EFE reports that Henrique Capriles, the Venezuelan opposition leader and two-time presidential candidate, attended a Wednesday meeting on crime and insecurity convened by Venezuelan President Nicolás Maduro. The meeting, which follows the murder of former Miss Universe Mónica Spear and her husband, was the first to feature the two figures since the bitterly contested April elections, which Maduro won by a razor-thin margin. Capriles refused to accept the results, claiming his team had evidence of irregularities which a post-election audit never addressed. Maduro regularly refers to him and the opposition more broadly as “putschists” and “fascists”.
Capriles, who is also the governor of Miranda state, says he still won’t recognize the results. “You all know very well my position, the country knows my position as far as politics goes,” he told reporters. “Now, faced with insecurity, faced with violence I’m conversing with whoever, and I’m ready to work with whoever.” In a Twitter post addressed to Maduro on Tuesday, he made similar overtures. "Nicolás Maduro, I suggest putting the differences aside and joining against insecurity; in one single bloc," Capriles wrote. "We must feel pain in our soul for the loss of every Venezuelan dying because of rampant violence, and we must get together to fight it.”
The two rivals greeted each other briefly at Wednesday afternoon's meeting at the Miraflores presidential palace, which convened governors from every state and mayors from the 79 Venezuelan municipalities where crime is highest.
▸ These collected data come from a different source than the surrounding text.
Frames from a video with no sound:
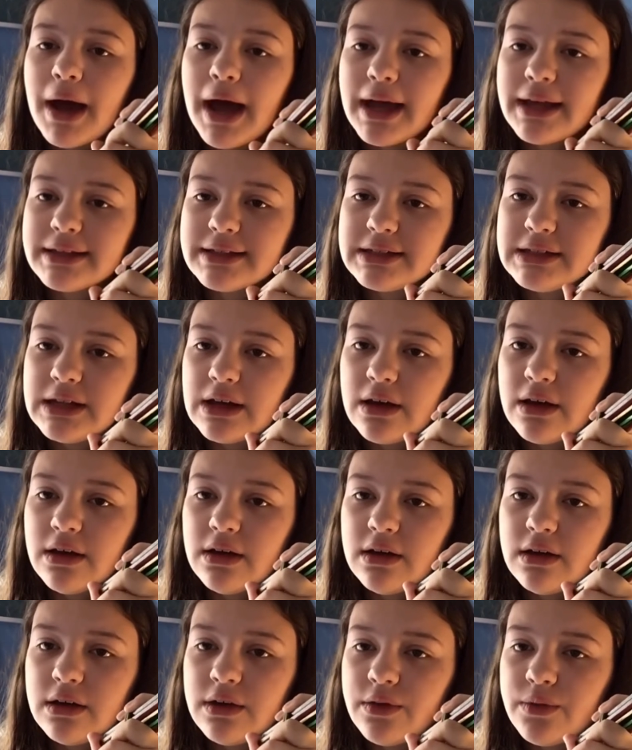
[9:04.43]

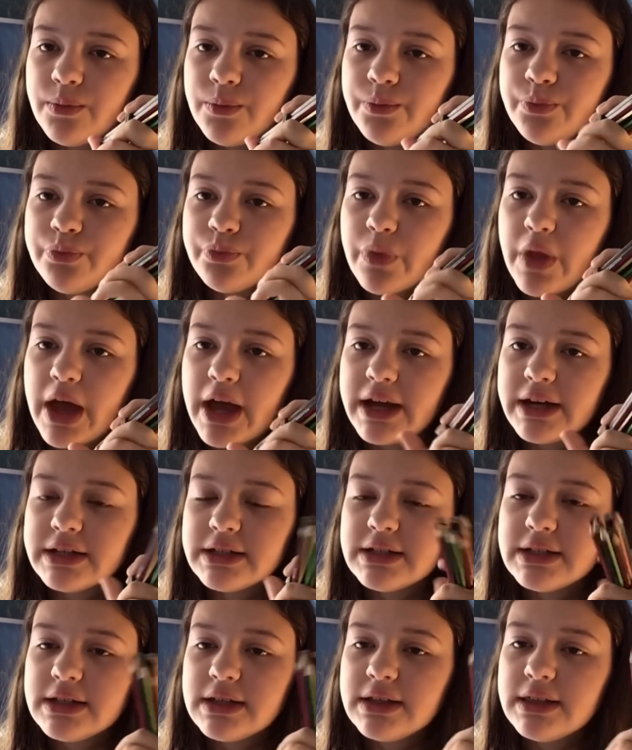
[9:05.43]
Asda
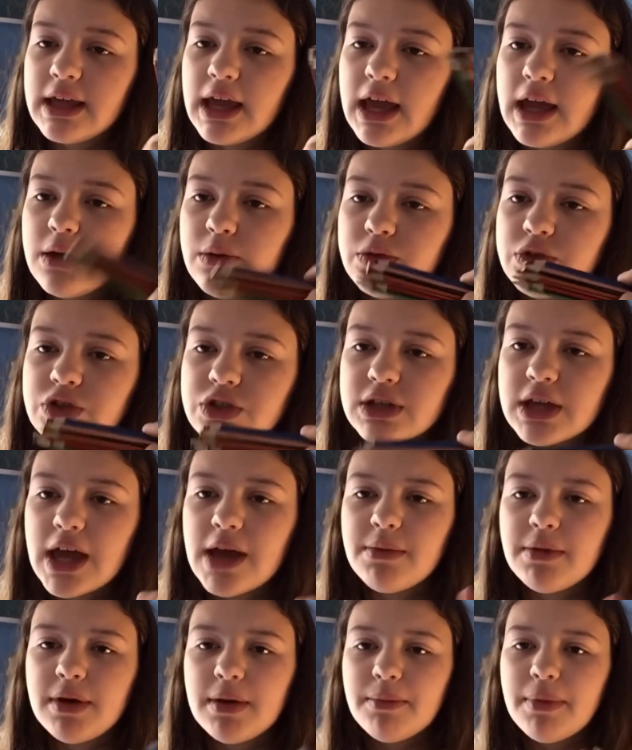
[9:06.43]
and they just
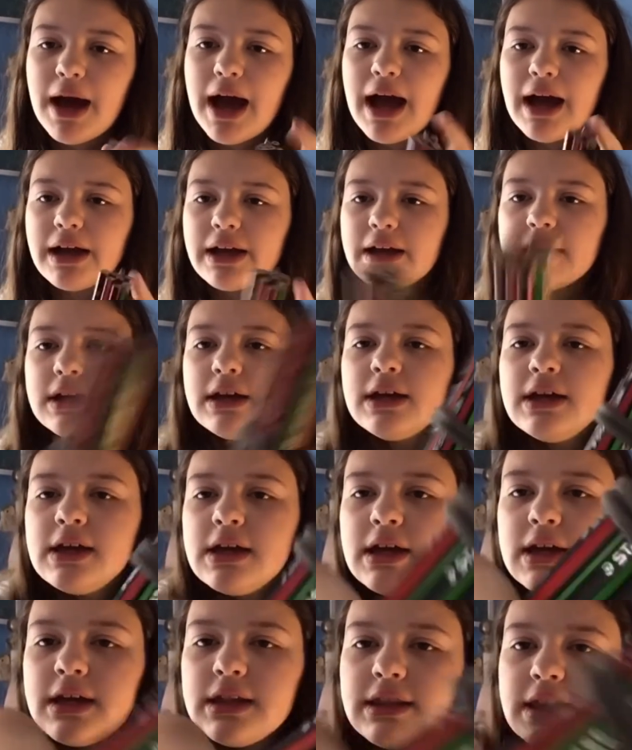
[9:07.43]
came in a pack.
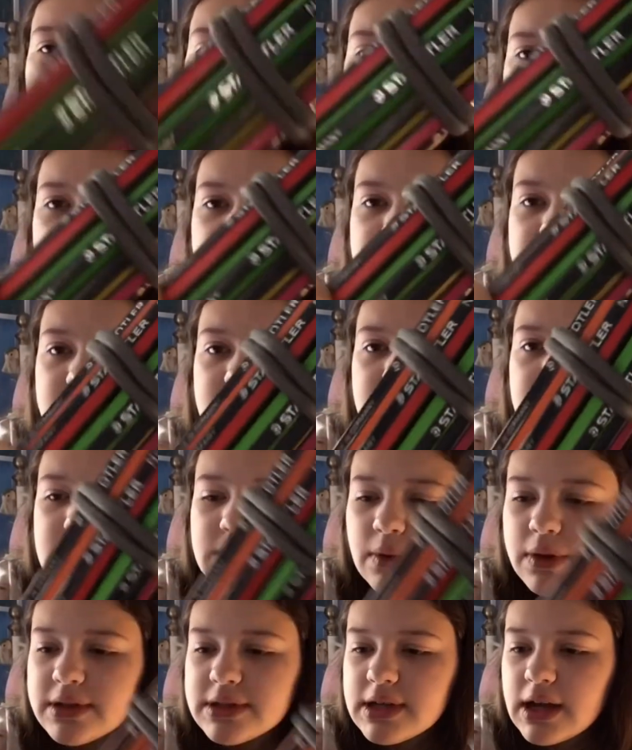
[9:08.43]
They are just these
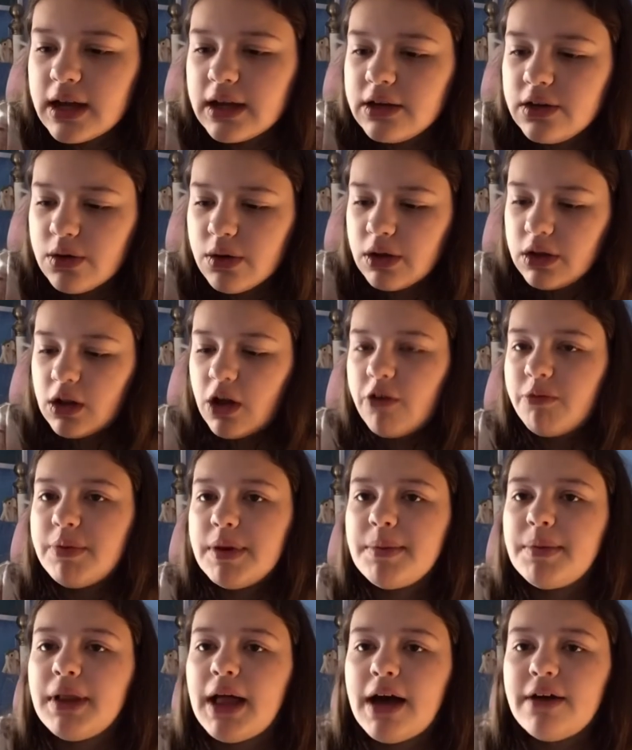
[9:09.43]
ones. I know a lot of
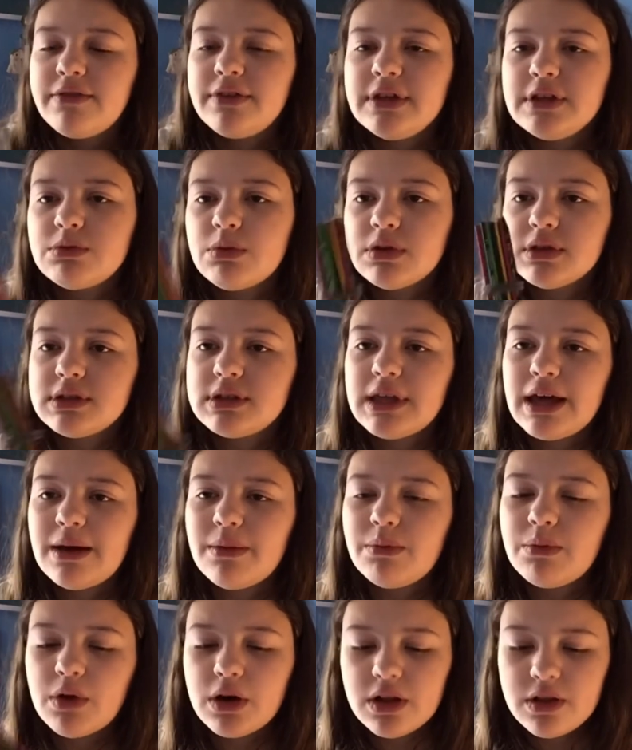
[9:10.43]
people have these ones. They're
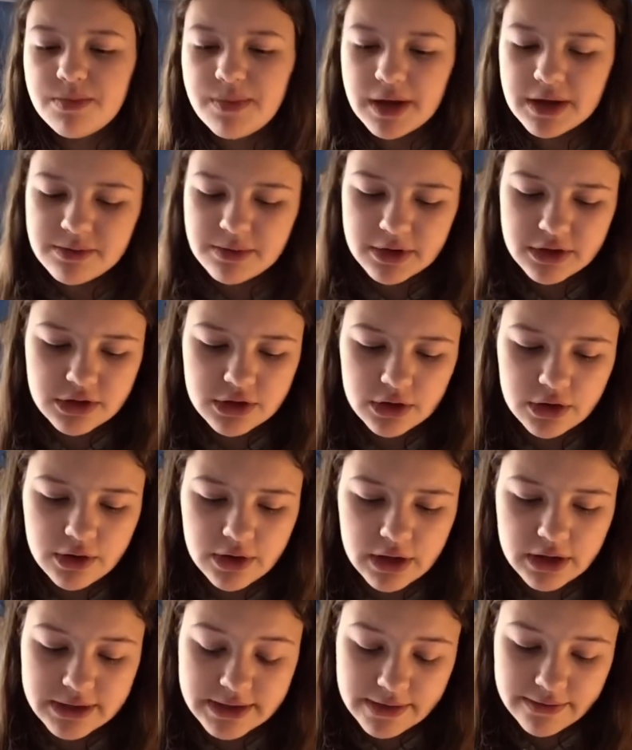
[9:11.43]
one of the best pencil
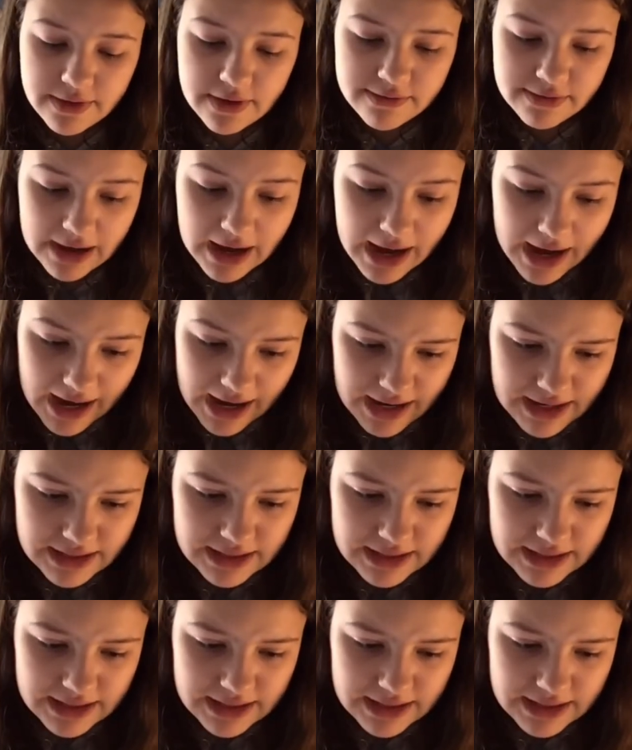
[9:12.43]
crayons I've ever had.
According to El Universal, Maduro acknowledged a nationwide spike in violence in 2013 and called the murder of Spears and her husband “a slap in the face for everyone,” adding that “if anything can be learned from this situation, it’s that we must act with a greater level of coordination and efficiency."
The Venezuelan president also called for the construction of “a humane model which protects society and pacifies it from within, which substitutes the anti-values of easy wealth and disrespect toward life,” and added that Spear’s murder resembled a hit carried out by Colombian drug traffickers -- a problem Maduro says his country has inherited from its neighbor.